__Data shown__
Content starts

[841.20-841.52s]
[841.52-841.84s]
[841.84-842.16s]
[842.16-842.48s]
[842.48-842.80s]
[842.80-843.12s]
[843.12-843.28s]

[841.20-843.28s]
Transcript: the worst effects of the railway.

Content ends
Content starts

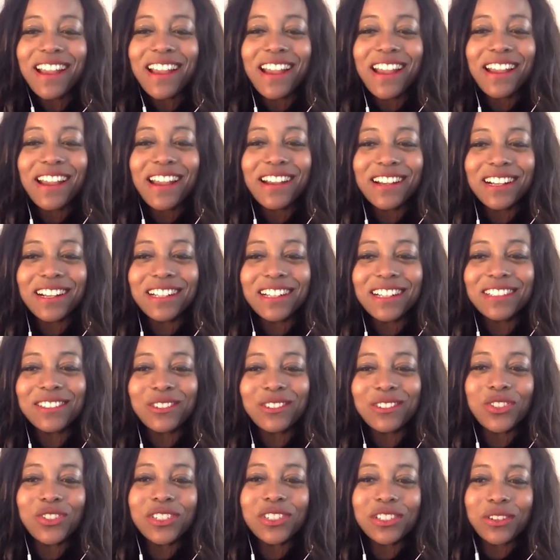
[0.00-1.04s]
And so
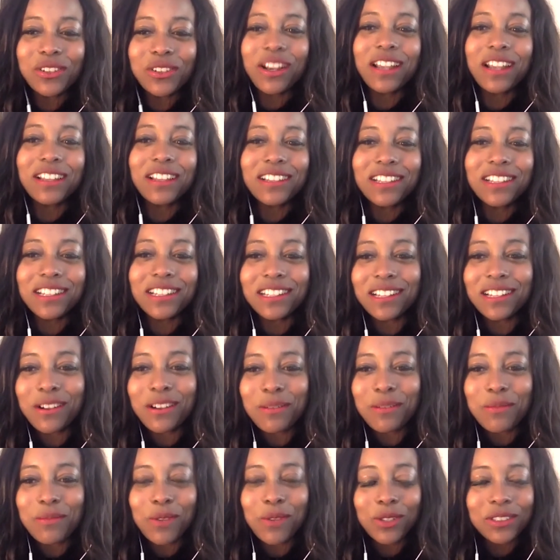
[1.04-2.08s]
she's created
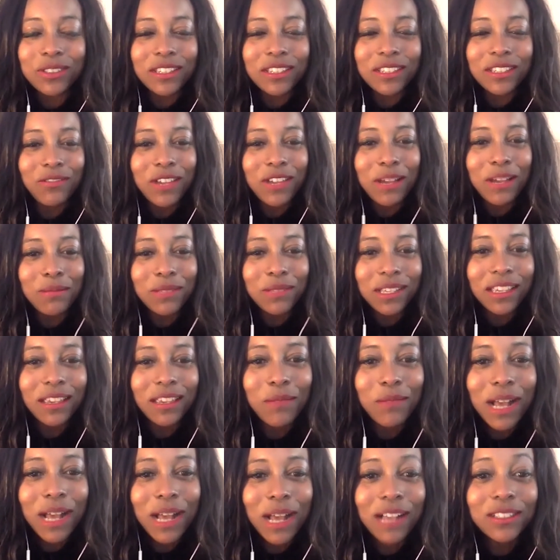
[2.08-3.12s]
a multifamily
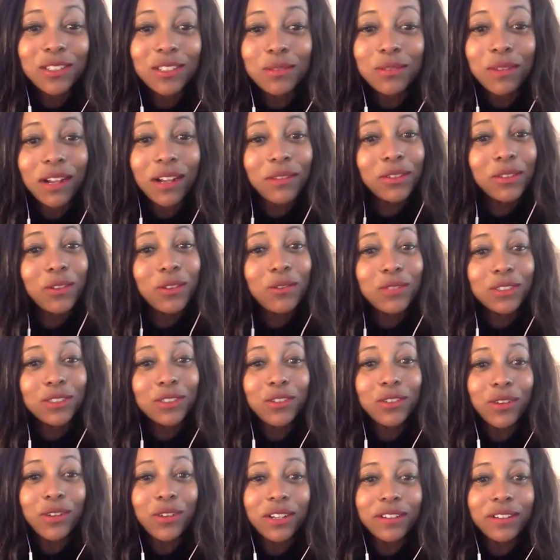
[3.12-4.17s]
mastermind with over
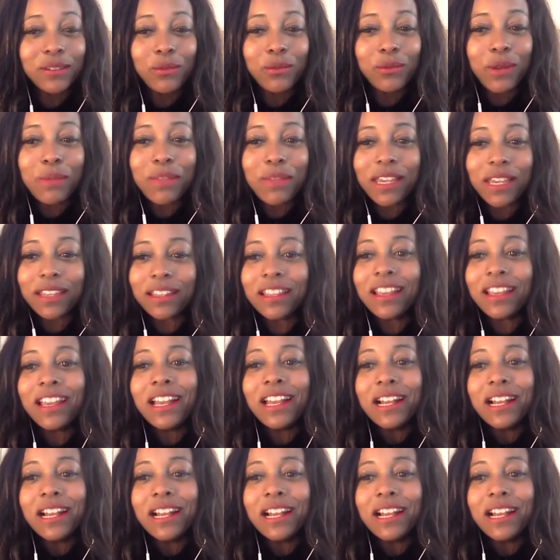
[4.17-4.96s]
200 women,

Content ends

__Problem__
Could you set down, exactly as written, the lines above between the one holding "[841.20-841.52s]" and the one holding "Transcript: the worst effects of the railway.", inclusive, and nothing more?

__Task result__
[841.20-841.52s]
[841.52-841.84s]
[841.84-842.16s]
[842.16-842.48s]
[842.48-842.80s]
[842.80-843.12s]
[843.12-843.28s]

[841.20-843.28s]
Transcript: the worst effects of the railway.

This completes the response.